◆ Problem requirements:
In the material below, find the line with "[00:00:01.60]" and the line with "[00:00:03.00]", then output both and every line between them exactly, omitting pictures.

[Start of section]

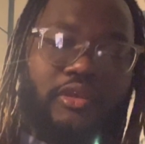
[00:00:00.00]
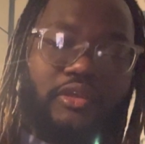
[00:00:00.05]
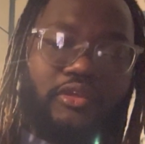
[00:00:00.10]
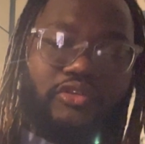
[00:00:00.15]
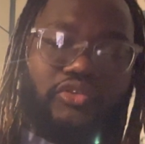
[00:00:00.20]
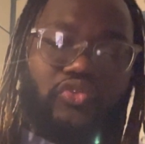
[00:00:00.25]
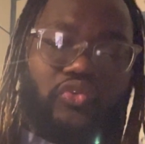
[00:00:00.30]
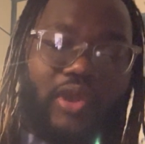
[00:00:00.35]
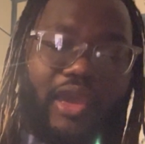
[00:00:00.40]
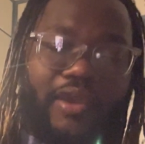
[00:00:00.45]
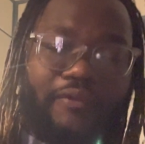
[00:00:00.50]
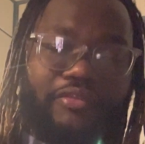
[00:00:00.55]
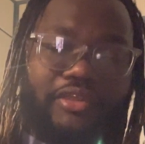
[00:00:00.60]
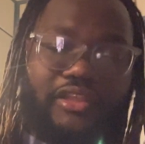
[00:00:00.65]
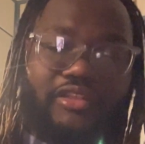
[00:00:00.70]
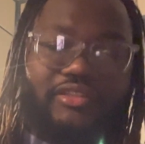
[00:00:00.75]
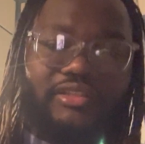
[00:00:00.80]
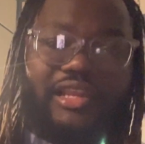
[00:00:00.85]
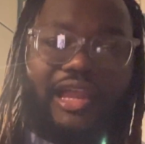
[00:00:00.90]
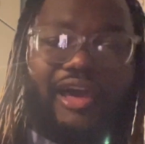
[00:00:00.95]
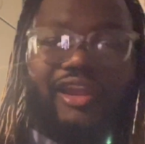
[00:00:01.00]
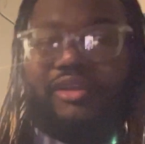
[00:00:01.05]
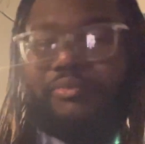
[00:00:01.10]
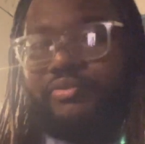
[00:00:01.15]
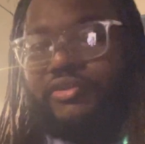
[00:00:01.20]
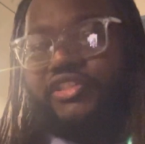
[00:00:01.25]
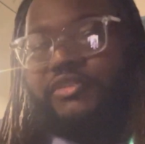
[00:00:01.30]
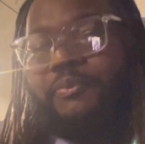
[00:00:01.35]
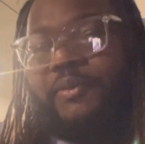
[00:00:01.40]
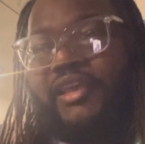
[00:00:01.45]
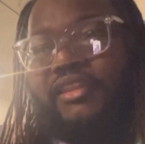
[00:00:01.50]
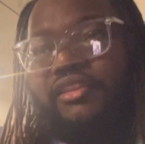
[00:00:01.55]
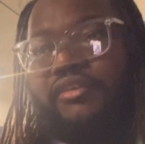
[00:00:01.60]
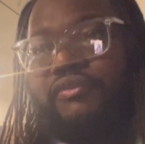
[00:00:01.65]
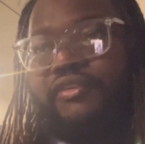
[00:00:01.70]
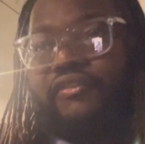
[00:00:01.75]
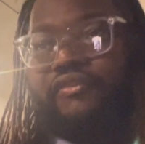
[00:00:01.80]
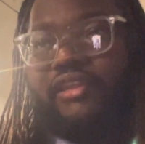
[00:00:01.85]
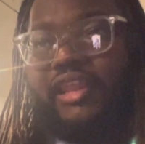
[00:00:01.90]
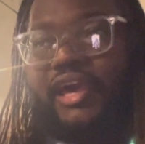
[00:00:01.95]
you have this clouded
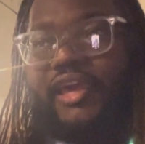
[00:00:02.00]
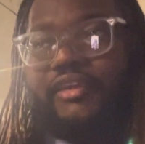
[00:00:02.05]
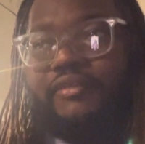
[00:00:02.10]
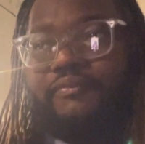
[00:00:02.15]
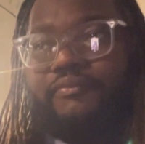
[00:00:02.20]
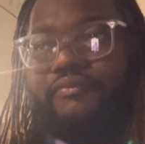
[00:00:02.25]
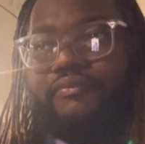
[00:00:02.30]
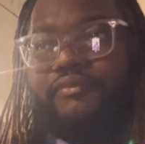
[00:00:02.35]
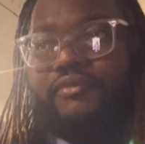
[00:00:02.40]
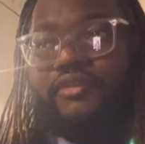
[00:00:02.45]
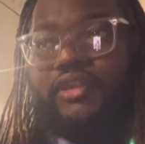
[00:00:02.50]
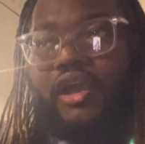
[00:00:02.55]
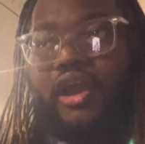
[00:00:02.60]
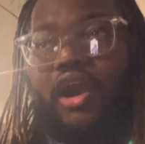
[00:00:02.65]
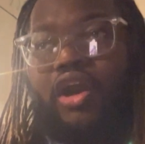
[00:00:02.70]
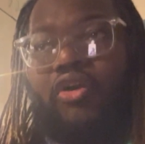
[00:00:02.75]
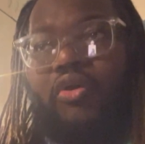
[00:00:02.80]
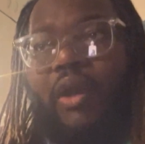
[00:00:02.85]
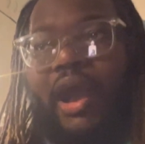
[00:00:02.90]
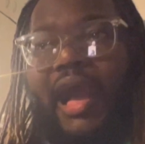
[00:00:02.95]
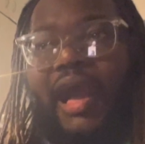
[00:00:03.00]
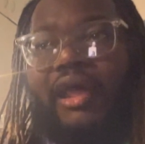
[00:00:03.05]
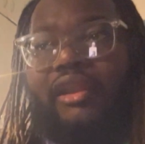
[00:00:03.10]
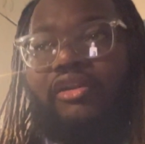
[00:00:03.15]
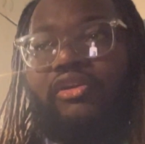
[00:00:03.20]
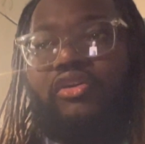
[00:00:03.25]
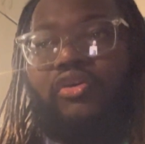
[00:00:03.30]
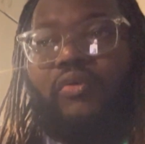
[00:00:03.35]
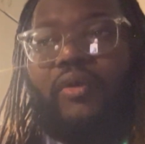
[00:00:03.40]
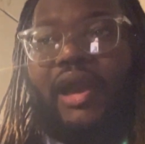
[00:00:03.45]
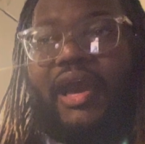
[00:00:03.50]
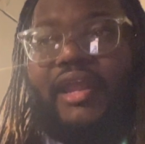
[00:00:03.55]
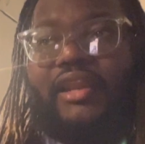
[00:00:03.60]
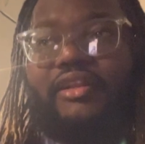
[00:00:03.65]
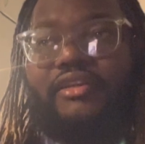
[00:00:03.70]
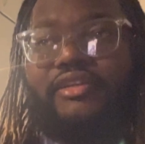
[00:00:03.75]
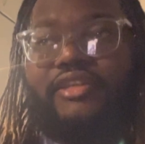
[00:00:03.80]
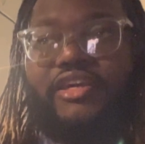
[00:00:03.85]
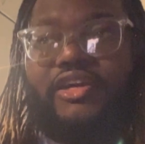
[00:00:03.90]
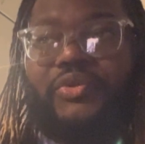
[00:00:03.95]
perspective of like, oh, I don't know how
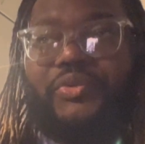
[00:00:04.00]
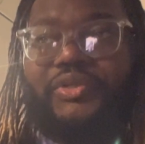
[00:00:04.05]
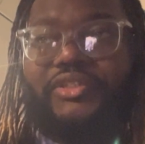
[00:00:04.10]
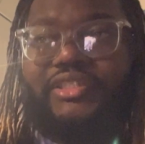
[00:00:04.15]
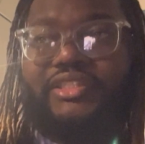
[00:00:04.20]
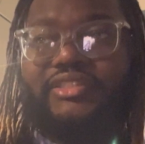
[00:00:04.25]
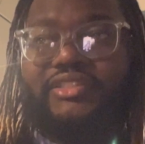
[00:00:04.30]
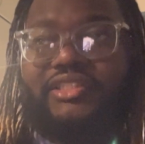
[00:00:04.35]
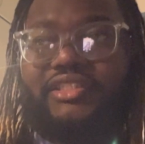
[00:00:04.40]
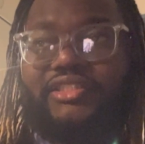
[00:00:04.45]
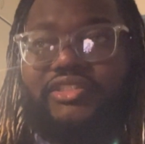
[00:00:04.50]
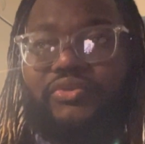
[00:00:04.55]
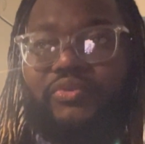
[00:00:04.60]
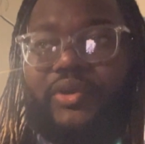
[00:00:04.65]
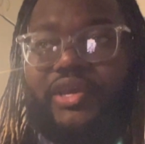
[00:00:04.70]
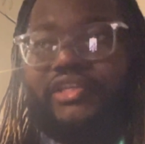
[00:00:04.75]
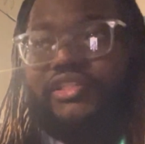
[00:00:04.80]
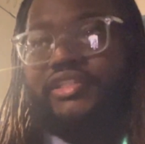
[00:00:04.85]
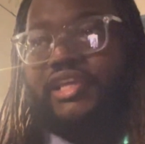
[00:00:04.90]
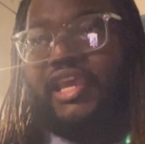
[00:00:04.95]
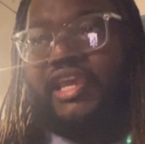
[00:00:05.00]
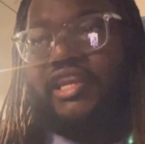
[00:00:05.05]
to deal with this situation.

[End of section]
[Start of section]

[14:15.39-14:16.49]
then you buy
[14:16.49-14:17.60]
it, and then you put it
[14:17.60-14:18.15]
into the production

[End of section]
[Start of section]

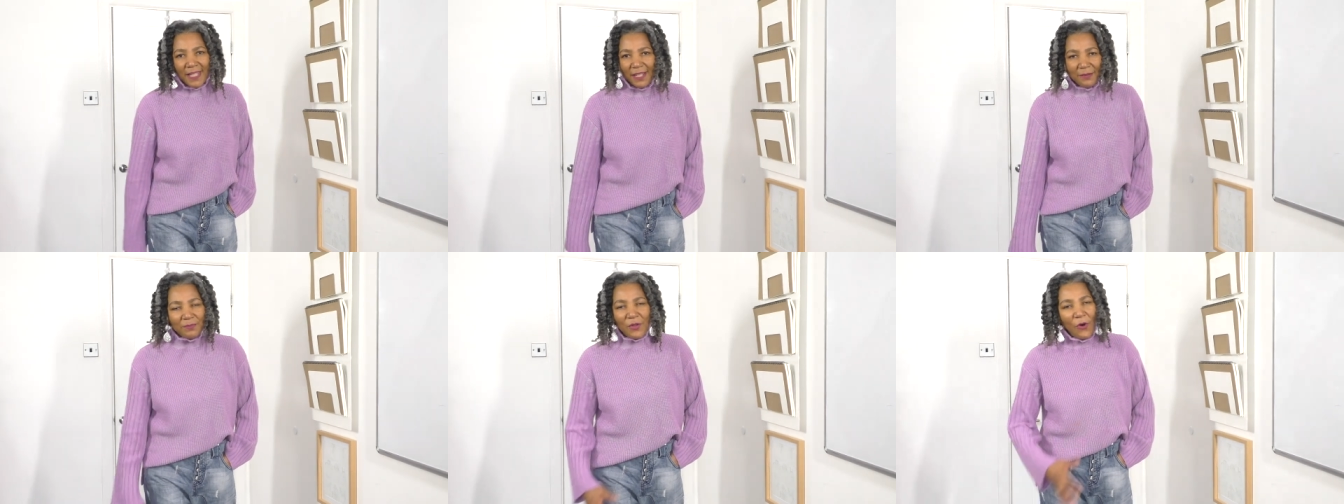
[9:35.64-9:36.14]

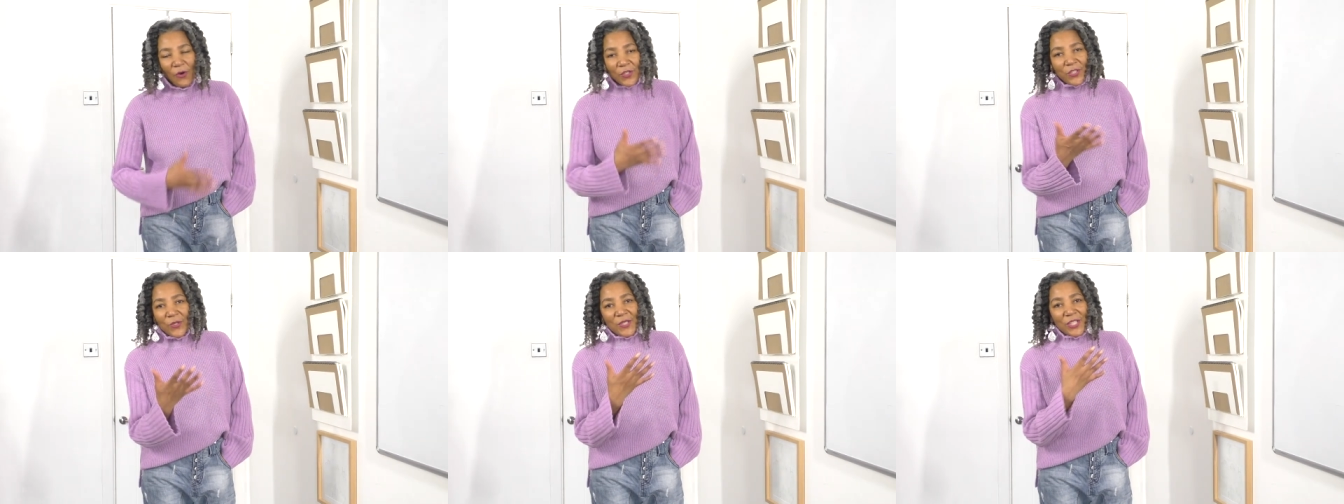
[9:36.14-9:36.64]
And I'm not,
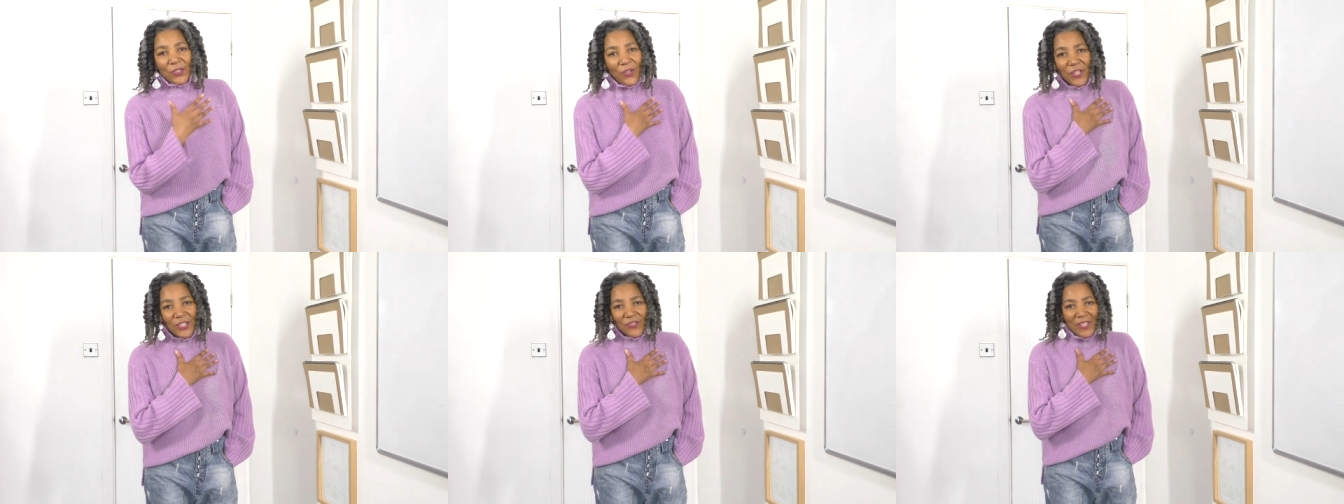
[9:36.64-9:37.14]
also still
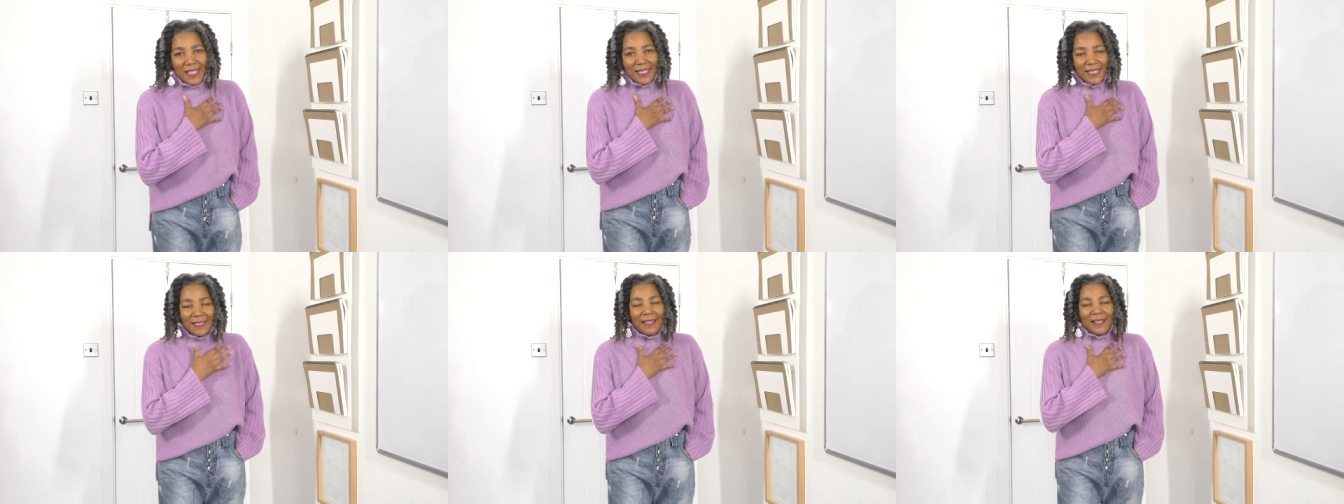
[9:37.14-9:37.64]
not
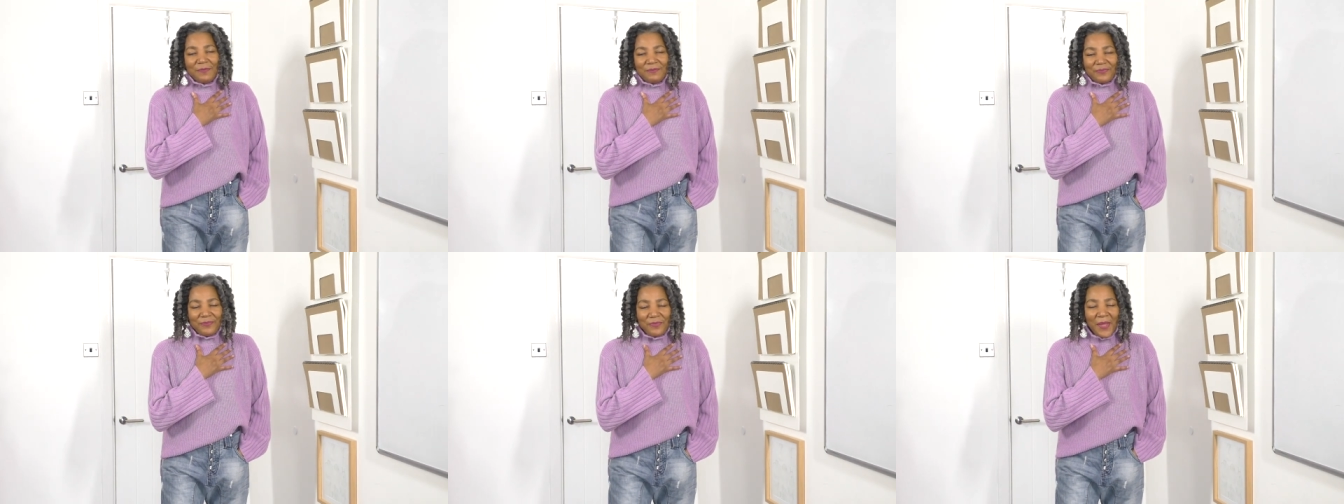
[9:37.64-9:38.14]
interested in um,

[End of section]

◆ Expected output:
[00:00:01.60]
[00:00:01.65]
[00:00:01.70]
[00:00:01.75]
[00:00:01.80]
[00:00:01.85]
[00:00:01.90]
[00:00:01.95]
you have this clouded
[00:00:02.00]
[00:00:02.05]
[00:00:02.10]
[00:00:02.15]
[00:00:02.20]
[00:00:02.25]
[00:00:02.30]
[00:00:02.35]
[00:00:02.40]
[00:00:02.45]
[00:00:02.50]
[00:00:02.55]
[00:00:02.60]
[00:00:02.65]
[00:00:02.70]
[00:00:02.75]
[00:00:02.80]
[00:00:02.85]
[00:00:02.90]
[00:00:02.95]
[00:00:03.00]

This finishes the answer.